- Your instructions
Everything in the listing below must be reproduced exactly, apart from its images.

* * * * *

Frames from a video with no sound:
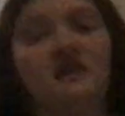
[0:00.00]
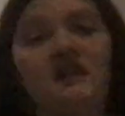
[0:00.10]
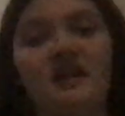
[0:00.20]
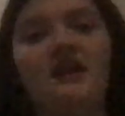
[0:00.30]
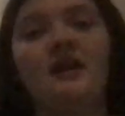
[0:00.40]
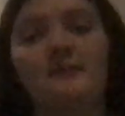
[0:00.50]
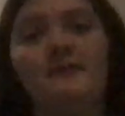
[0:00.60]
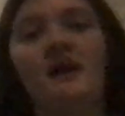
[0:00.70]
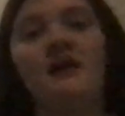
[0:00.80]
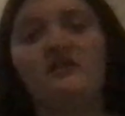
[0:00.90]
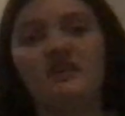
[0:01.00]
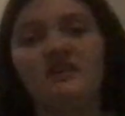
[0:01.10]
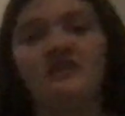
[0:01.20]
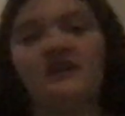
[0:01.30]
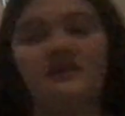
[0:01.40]
Get up out of the
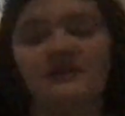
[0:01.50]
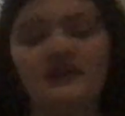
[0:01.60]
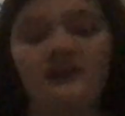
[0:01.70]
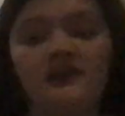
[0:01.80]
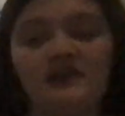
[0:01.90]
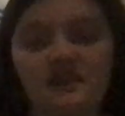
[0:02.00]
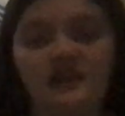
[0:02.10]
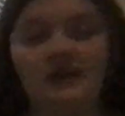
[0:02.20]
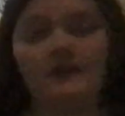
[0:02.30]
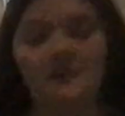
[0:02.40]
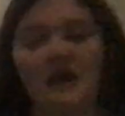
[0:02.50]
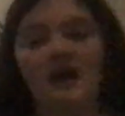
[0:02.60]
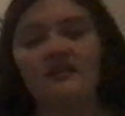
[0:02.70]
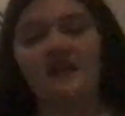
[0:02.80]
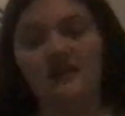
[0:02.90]
grave. Get up out
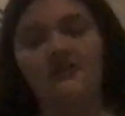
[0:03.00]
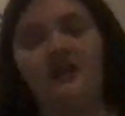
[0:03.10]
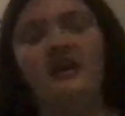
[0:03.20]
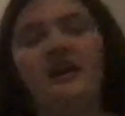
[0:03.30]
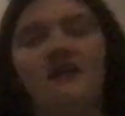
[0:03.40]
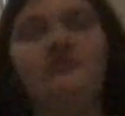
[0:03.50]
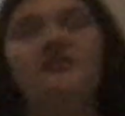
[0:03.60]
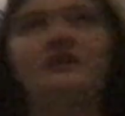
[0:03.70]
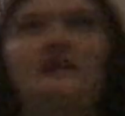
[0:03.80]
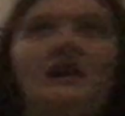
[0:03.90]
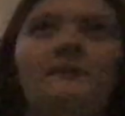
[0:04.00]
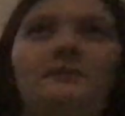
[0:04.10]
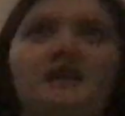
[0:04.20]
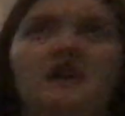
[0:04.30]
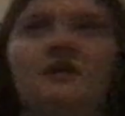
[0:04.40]
of that grave. Get up,
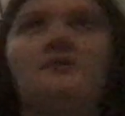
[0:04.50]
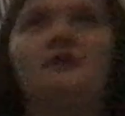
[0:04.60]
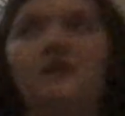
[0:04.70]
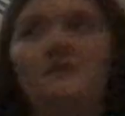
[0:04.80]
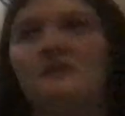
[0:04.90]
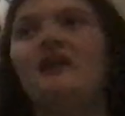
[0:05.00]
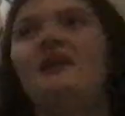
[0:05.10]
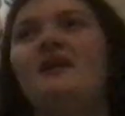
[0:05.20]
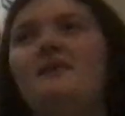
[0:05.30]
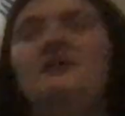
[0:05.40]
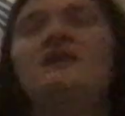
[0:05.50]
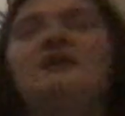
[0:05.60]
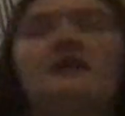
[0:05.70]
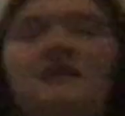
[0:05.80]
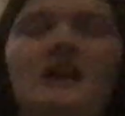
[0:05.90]
get up, get up.
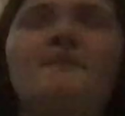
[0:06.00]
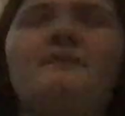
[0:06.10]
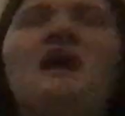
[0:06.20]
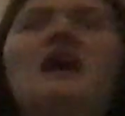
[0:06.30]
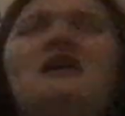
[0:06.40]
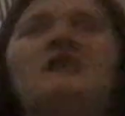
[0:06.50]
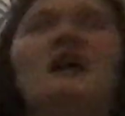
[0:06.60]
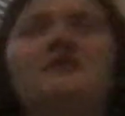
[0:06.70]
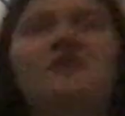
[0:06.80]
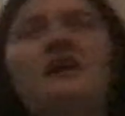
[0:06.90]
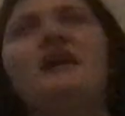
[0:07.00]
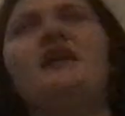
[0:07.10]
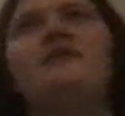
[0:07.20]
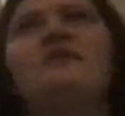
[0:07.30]
Get up out of that grave.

* * * * *

- Task answer
Frames from a video with no sound:
[0:00.00]
[0:00.10]
[0:00.20]
[0:00.30]
[0:00.40]
[0:00.50]
[0:00.60]
[0:00.70]
[0:00.80]
[0:00.90]
[0:01.00]
[0:01.10]
[0:01.20]
[0:01.30]
[0:01.40]
Get up out of the
[0:01.50]
[0:01.60]
[0:01.70]
[0:01.80]
[0:01.90]
[0:02.00]
[0:02.10]
[0:02.20]
[0:02.30]
[0:02.40]
[0:02.50]
[0:02.60]
[0:02.70]
[0:02.80]
[0:02.90]
grave. Get up out
[0:03.00]
[0:03.10]
[0:03.20]
[0:03.30]
[0:03.40]
[0:03.50]
[0:03.60]
[0:03.70]
[0:03.80]
[0:03.90]
[0:04.00]
[0:04.10]
[0:04.20]
[0:04.30]
[0:04.40]
of that grave. Get up,
[0:04.50]
[0:04.60]
[0:04.70]
[0:04.80]
[0:04.90]
[0:05.00]
[0:05.10]
[0:05.20]
[0:05.30]
[0:05.40]
[0:05.50]
[0:05.60]
[0:05.70]
[0:05.80]
[0:05.90]
get up, get up.
[0:06.00]
[0:06.10]
[0:06.20]
[0:06.30]
[0:06.40]
[0:06.50]
[0:06.60]
[0:06.70]
[0:06.80]
[0:06.90]
[0:07.00]
[0:07.10]
[0:07.20]
[0:07.30]
Get up out of that grave.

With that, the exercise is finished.